=== Data shown ===

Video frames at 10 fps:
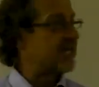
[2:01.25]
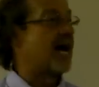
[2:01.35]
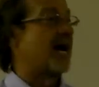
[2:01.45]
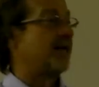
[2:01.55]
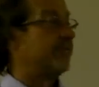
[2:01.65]

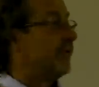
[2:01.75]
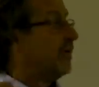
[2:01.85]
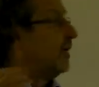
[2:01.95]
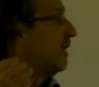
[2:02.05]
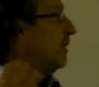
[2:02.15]
time,
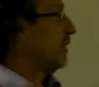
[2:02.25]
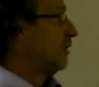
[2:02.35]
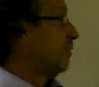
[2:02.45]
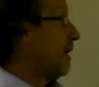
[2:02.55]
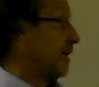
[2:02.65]
it
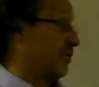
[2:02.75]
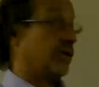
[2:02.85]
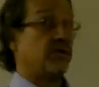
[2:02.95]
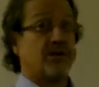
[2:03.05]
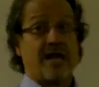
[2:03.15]
depends
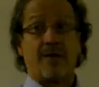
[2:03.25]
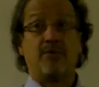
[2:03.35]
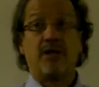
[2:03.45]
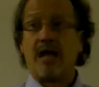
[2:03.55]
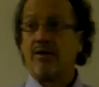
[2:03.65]
what your lab
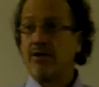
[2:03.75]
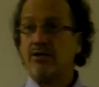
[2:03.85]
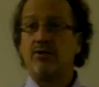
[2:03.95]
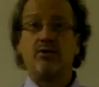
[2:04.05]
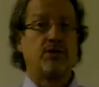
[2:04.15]
will allow you to
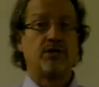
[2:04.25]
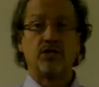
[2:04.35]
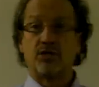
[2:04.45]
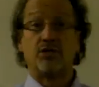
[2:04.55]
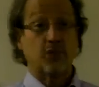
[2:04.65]
do or your
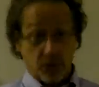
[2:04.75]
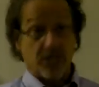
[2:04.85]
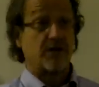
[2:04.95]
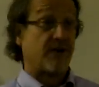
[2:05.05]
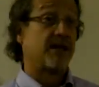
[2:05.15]
insurance, you should
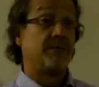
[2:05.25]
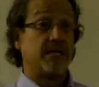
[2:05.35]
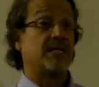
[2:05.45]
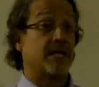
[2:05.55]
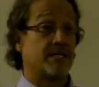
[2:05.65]
get your vitamin
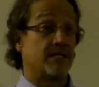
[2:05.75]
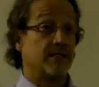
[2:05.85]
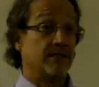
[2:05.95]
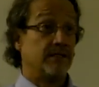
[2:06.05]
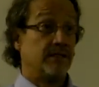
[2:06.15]
D tested.
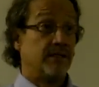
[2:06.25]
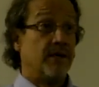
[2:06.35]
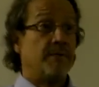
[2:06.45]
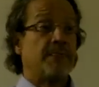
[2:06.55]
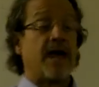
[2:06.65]

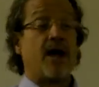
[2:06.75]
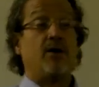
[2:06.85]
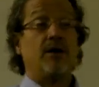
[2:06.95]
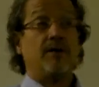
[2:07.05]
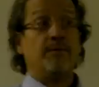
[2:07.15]

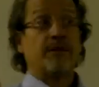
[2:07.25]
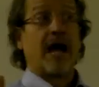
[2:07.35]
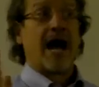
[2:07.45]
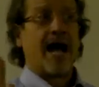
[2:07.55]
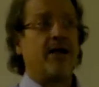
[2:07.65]
Now,
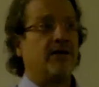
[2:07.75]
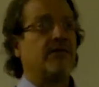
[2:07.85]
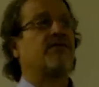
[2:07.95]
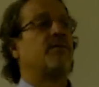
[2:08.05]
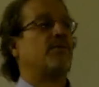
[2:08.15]

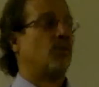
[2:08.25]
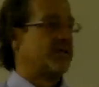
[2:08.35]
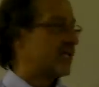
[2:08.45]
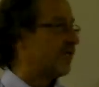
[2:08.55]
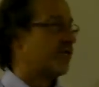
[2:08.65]

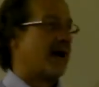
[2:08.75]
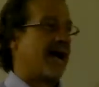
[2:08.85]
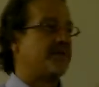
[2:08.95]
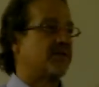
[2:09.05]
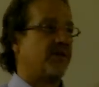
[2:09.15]
once again, from my
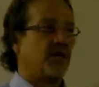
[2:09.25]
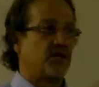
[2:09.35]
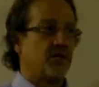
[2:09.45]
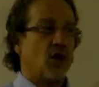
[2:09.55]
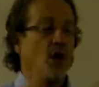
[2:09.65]

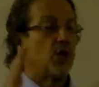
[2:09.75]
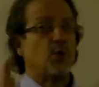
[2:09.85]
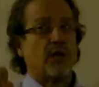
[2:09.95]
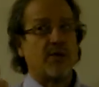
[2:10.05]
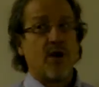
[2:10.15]
observation, you
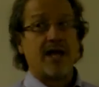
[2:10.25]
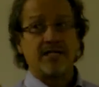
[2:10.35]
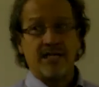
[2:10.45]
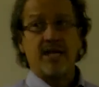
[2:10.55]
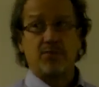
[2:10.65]
really want
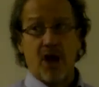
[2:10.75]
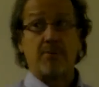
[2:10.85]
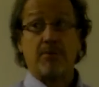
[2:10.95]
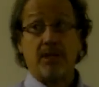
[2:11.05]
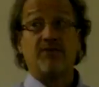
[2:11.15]
D
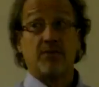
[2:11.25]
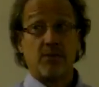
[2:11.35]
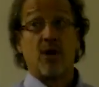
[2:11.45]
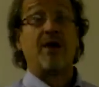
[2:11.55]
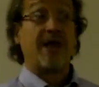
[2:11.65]
probably from
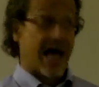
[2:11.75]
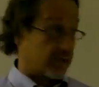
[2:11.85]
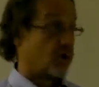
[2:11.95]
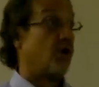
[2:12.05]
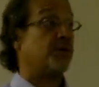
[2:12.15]
around
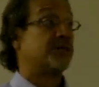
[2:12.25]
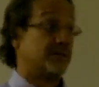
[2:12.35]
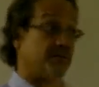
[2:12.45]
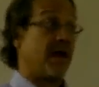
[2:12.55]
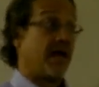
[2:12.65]
October
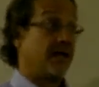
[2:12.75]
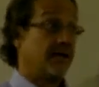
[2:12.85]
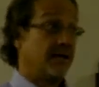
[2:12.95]
to May.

===

**The task**
The entries above should be reproduced exactly, without their pictures.

**Response to this exercise**
Video frames at 10 fps:
[2:01.25]
[2:01.35]
[2:01.45]
[2:01.55]
[2:01.65]

[2:01.75]
[2:01.85]
[2:01.95]
[2:02.05]
[2:02.15]
time,
[2:02.25]
[2:02.35]
[2:02.45]
[2:02.55]
[2:02.65]
it
[2:02.75]
[2:02.85]
[2:02.95]
[2:03.05]
[2:03.15]
depends
[2:03.25]
[2:03.35]
[2:03.45]
[2:03.55]
[2:03.65]
what your lab
[2:03.75]
[2:03.85]
[2:03.95]
[2:04.05]
[2:04.15]
will allow you to
[2:04.25]
[2:04.35]
[2:04.45]
[2:04.55]
[2:04.65]
do or your
[2:04.75]
[2:04.85]
[2:04.95]
[2:05.05]
[2:05.15]
insurance, you should
[2:05.25]
[2:05.35]
[2:05.45]
[2:05.55]
[2:05.65]
get your vitamin
[2:05.75]
[2:05.85]
[2:05.95]
[2:06.05]
[2:06.15]
D tested.
[2:06.25]
[2:06.35]
[2:06.45]
[2:06.55]
[2:06.65]

[2:06.75]
[2:06.85]
[2:06.95]
[2:07.05]
[2:07.15]

[2:07.25]
[2:07.35]
[2:07.45]
[2:07.55]
[2:07.65]
Now,
[2:07.75]
[2:07.85]
[2:07.95]
[2:08.05]
[2:08.15]

[2:08.25]
[2:08.35]
[2:08.45]
[2:08.55]
[2:08.65]

[2:08.75]
[2:08.85]
[2:08.95]
[2:09.05]
[2:09.15]
once again, from my
[2:09.25]
[2:09.35]
[2:09.45]
[2:09.55]
[2:09.65]

[2:09.75]
[2:09.85]
[2:09.95]
[2:10.05]
[2:10.15]
observation, you
[2:10.25]
[2:10.35]
[2:10.45]
[2:10.55]
[2:10.65]
really want
[2:10.75]
[2:10.85]
[2:10.95]
[2:11.05]
[2:11.15]
D
[2:11.25]
[2:11.35]
[2:11.45]
[2:11.55]
[2:11.65]
probably from
[2:11.75]
[2:11.85]
[2:11.95]
[2:12.05]
[2:12.15]
around
[2:12.25]
[2:12.35]
[2:12.45]
[2:12.55]
[2:12.65]
October
[2:12.75]
[2:12.85]
[2:12.95]
to May.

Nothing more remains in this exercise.